• **What you will do**: How many lines in the listing below include the word "Language"? Reply with the count alone.

• **Dataset content**:
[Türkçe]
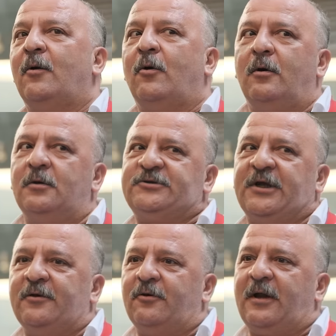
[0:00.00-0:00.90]
O
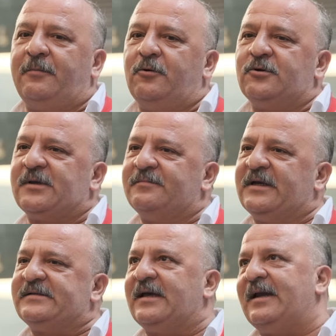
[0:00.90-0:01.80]
şeyi görebiliyorsam,
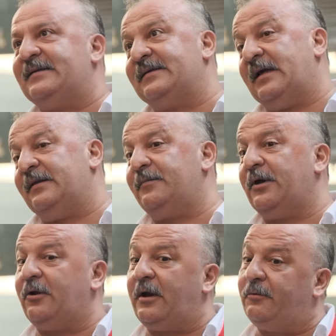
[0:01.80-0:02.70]
cesareti kendimde
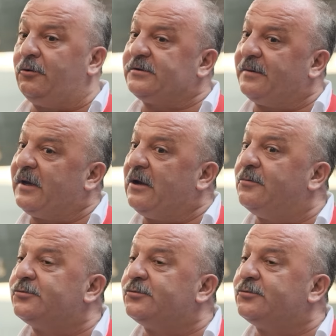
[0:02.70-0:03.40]
görebiliyorsam geliyorum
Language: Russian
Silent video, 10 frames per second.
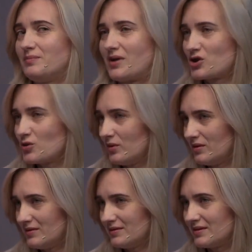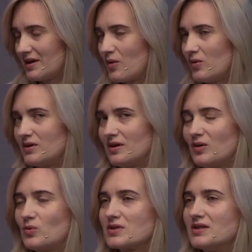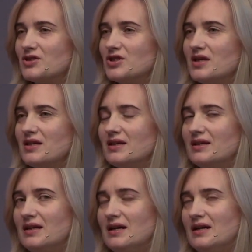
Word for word: прошел какой-то курс лечения,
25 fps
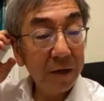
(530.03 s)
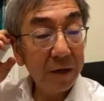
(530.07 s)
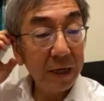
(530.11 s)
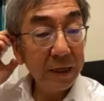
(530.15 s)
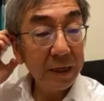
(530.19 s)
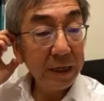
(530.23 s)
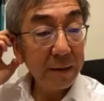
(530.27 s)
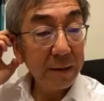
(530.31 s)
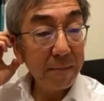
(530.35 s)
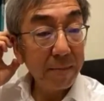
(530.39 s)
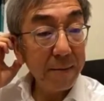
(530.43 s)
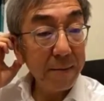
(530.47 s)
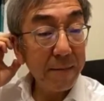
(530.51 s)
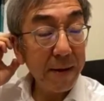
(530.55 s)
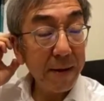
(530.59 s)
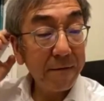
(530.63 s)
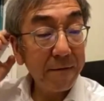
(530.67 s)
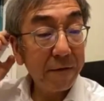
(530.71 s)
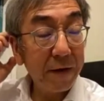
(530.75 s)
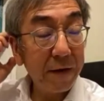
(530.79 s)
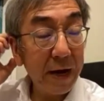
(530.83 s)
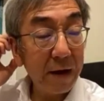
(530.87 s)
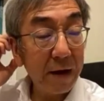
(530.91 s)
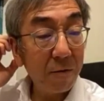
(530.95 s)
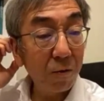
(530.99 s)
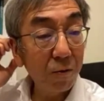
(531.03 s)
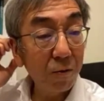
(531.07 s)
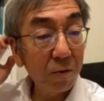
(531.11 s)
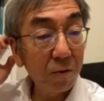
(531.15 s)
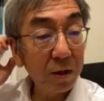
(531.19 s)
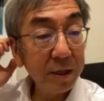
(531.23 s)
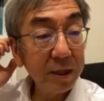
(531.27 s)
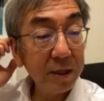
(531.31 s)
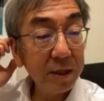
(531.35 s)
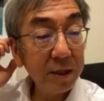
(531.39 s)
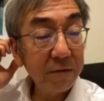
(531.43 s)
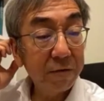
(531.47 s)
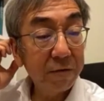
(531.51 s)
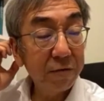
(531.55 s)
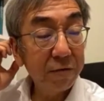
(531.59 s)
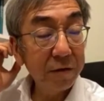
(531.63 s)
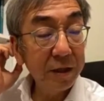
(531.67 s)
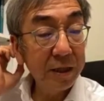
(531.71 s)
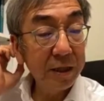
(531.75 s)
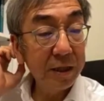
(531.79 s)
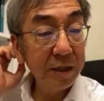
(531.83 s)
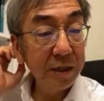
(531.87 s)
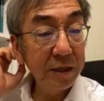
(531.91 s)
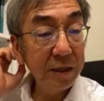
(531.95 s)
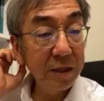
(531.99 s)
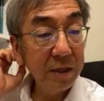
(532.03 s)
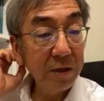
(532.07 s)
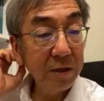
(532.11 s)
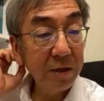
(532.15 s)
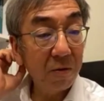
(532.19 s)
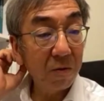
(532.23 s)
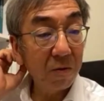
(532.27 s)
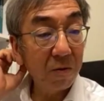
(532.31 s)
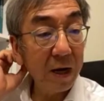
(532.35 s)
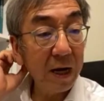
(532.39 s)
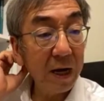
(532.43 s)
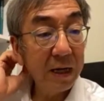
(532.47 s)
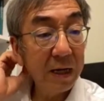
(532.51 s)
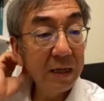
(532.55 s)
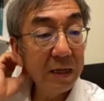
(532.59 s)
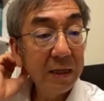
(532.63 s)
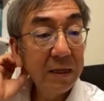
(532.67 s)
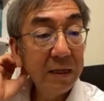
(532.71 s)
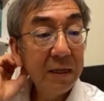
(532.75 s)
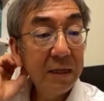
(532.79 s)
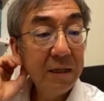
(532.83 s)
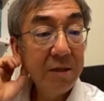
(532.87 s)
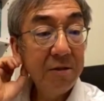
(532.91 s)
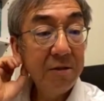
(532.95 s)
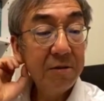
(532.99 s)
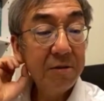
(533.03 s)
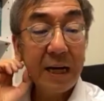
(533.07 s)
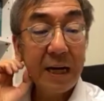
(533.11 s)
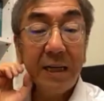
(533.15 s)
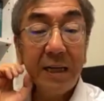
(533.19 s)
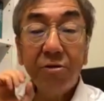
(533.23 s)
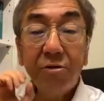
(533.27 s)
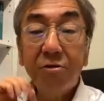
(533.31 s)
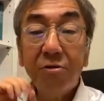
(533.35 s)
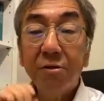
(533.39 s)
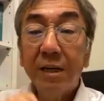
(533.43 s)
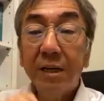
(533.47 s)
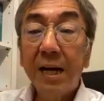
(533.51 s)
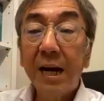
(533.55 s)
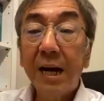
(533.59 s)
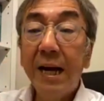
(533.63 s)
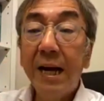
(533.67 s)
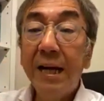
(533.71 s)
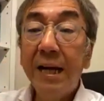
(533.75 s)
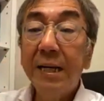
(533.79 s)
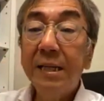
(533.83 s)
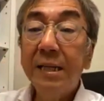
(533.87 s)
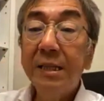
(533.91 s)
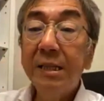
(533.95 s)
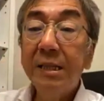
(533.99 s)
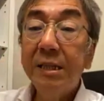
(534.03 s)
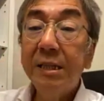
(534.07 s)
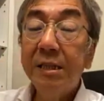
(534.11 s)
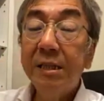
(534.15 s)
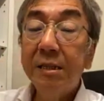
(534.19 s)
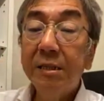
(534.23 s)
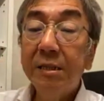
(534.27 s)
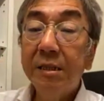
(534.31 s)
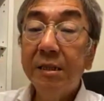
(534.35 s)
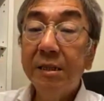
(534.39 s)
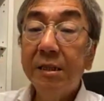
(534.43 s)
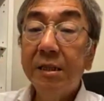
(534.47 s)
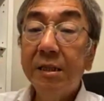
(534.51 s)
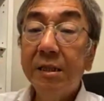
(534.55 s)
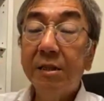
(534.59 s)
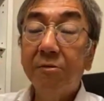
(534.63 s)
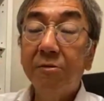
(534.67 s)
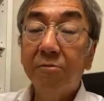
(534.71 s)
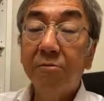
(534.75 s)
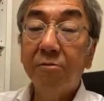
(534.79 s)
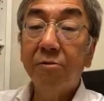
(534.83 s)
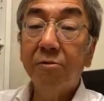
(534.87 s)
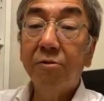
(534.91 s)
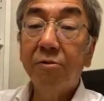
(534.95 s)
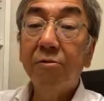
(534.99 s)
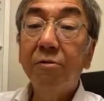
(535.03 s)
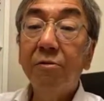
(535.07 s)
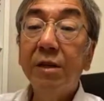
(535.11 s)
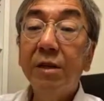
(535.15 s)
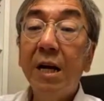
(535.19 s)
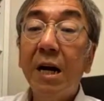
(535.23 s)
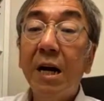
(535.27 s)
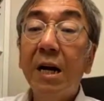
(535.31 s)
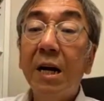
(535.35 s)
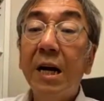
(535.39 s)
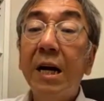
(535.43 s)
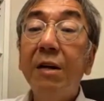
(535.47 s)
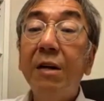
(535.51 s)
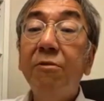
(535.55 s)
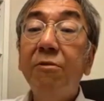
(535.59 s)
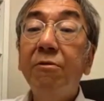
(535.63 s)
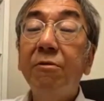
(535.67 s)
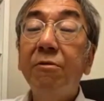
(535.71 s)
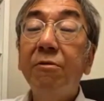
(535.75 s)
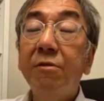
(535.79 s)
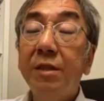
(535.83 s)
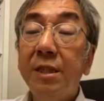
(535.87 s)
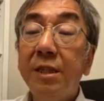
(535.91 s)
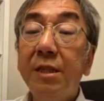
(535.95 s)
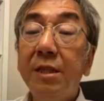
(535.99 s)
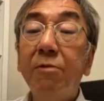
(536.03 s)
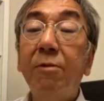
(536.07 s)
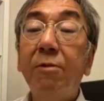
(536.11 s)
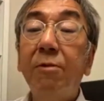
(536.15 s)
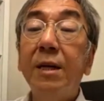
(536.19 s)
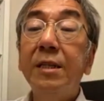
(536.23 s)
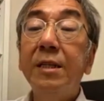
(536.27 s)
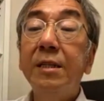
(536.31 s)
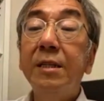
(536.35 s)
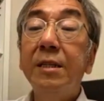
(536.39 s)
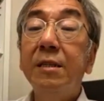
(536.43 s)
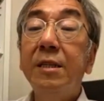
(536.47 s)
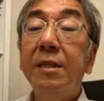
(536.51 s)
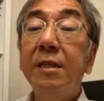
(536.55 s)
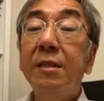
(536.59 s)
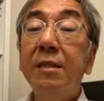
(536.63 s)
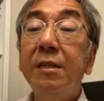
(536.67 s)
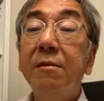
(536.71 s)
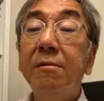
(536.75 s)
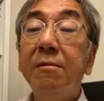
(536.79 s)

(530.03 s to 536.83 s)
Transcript: 没办法，罗斯福只有就采取凯恩斯的这种中央干预计划经济，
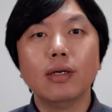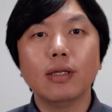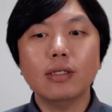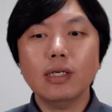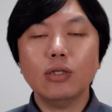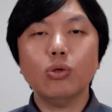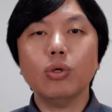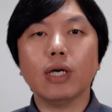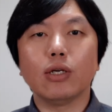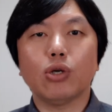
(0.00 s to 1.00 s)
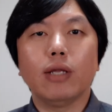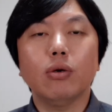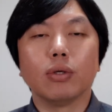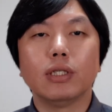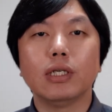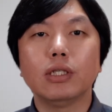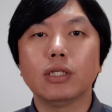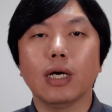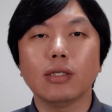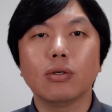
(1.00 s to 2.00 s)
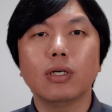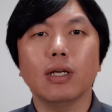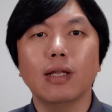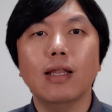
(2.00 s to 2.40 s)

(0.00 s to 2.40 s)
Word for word: 那这个就会给传统的这些车厂造成很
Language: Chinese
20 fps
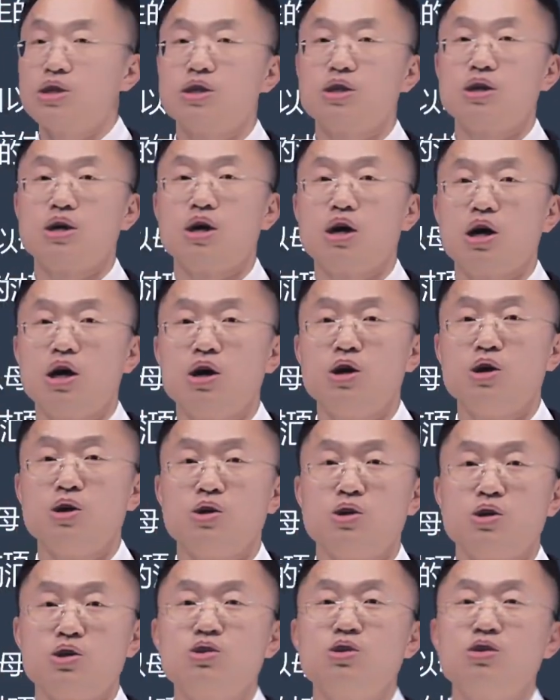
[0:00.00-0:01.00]
这个
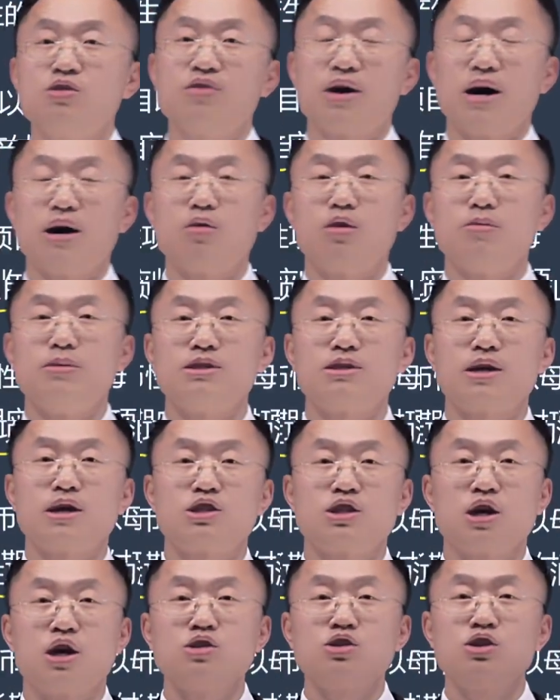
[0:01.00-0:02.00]
说法，我们在
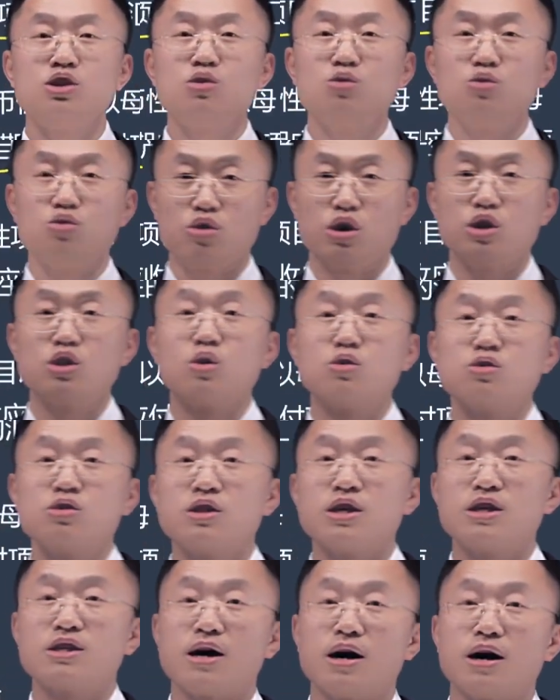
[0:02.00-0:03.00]
长期股权投资
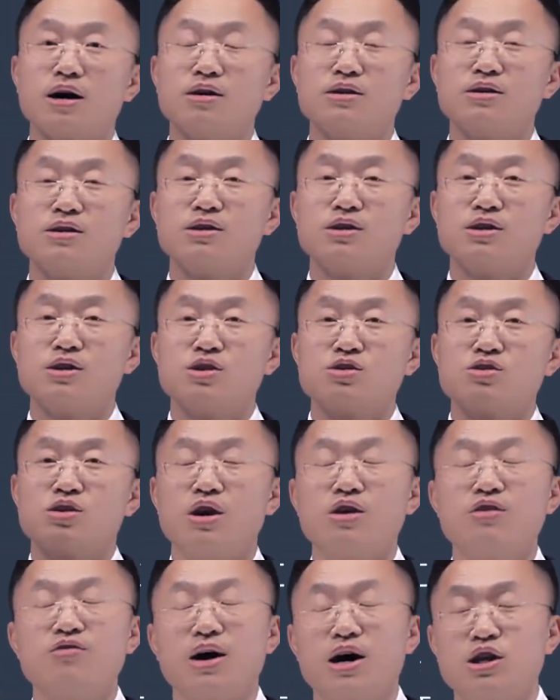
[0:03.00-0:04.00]
那章
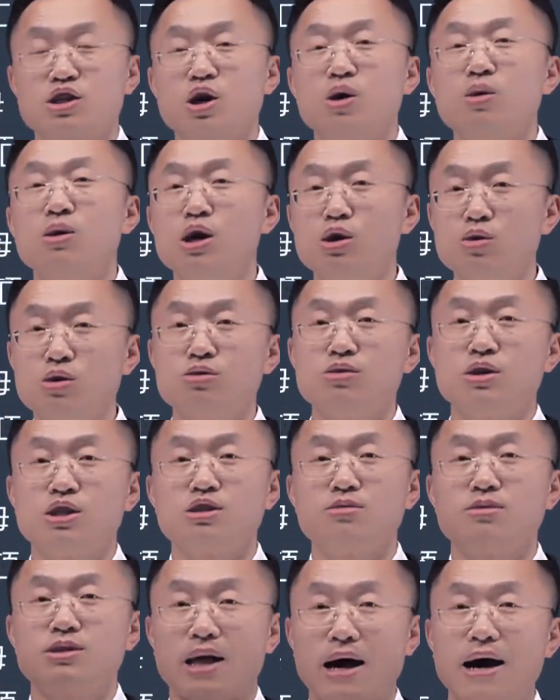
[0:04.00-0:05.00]
权益法超额亏
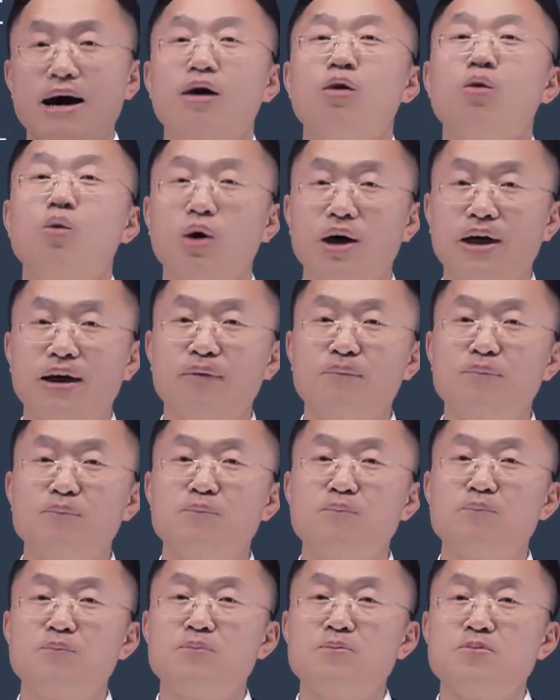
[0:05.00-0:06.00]
损是不是谈过呀？
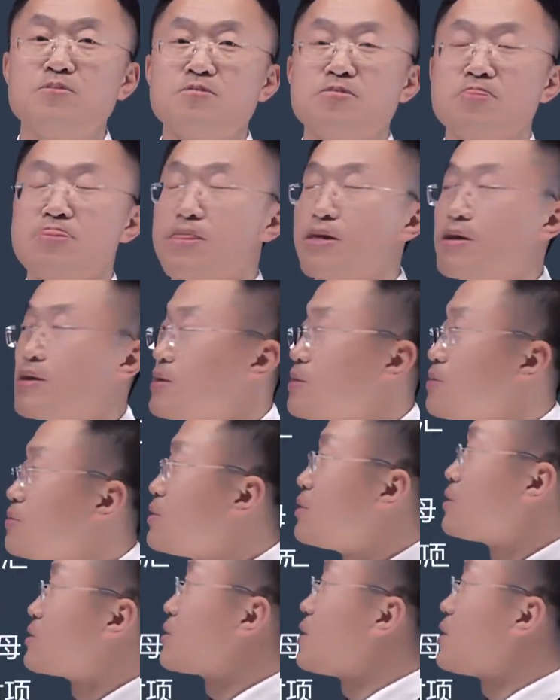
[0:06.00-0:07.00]
比如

• **Result**: 2